→ **THE PROBLEM**: Images do not belong in the copy; retype the rest of the entries below exactly.

++++ EXTRACTED MATERIAL ++++

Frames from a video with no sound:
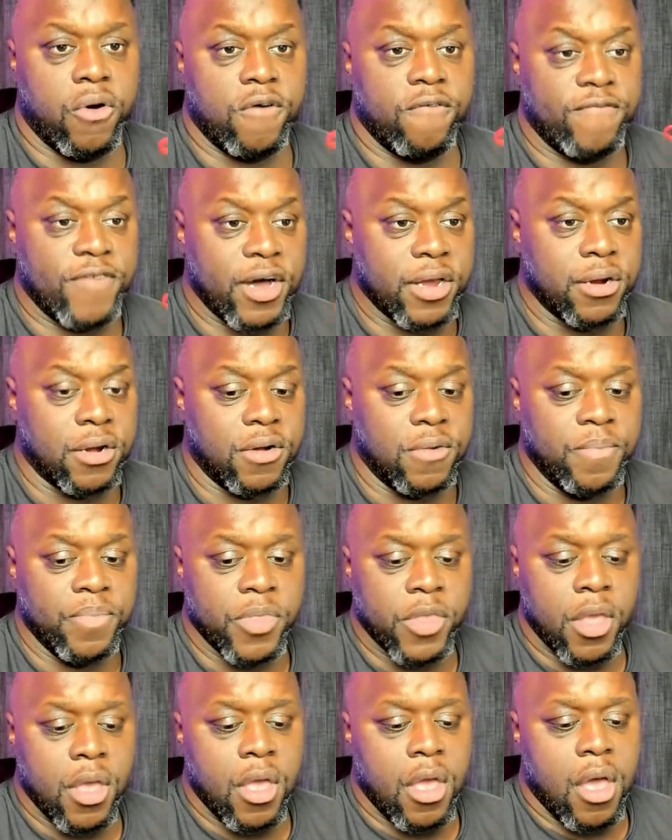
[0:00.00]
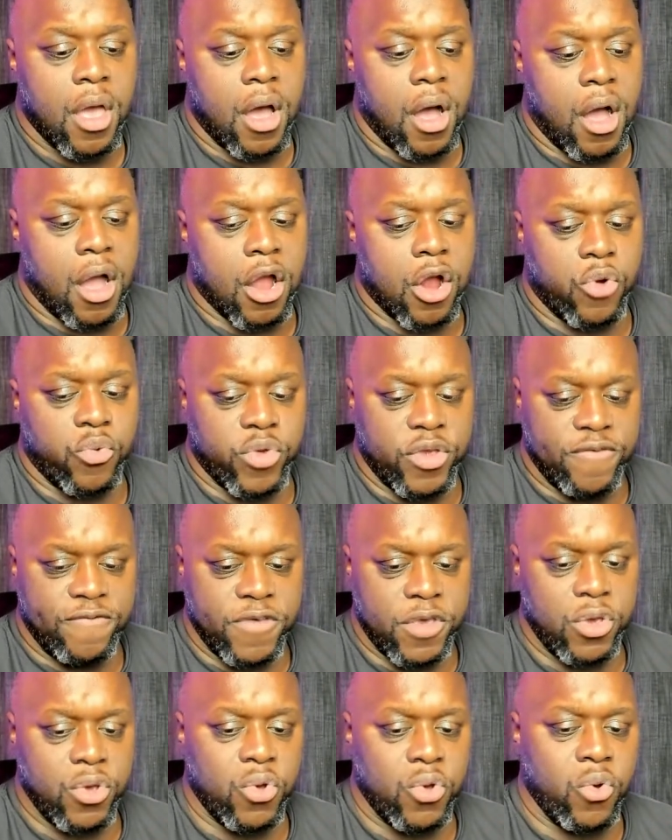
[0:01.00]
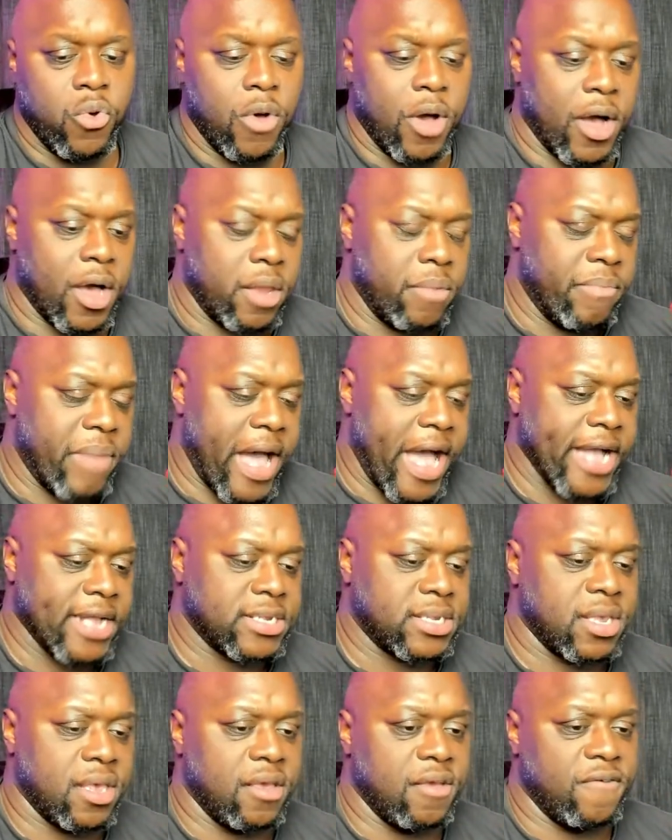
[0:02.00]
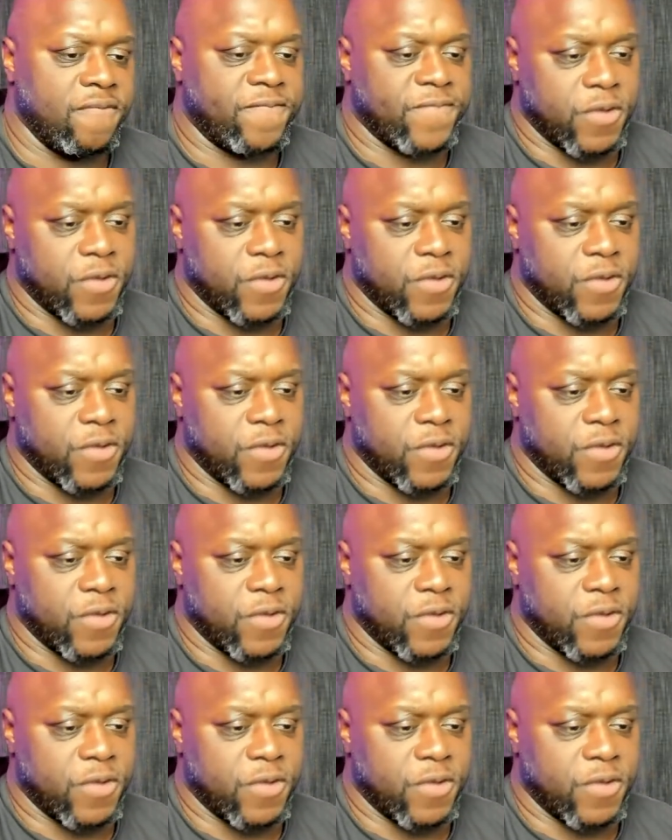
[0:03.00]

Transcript: or funnel are review, unboxing,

++++

→ **RESULT OF THIS EXERCISE**:
Frames from a video with no sound:
[0:00.00]
[0:01.00]
[0:02.00]
[0:03.00]

Transcript: or funnel are review, unboxing,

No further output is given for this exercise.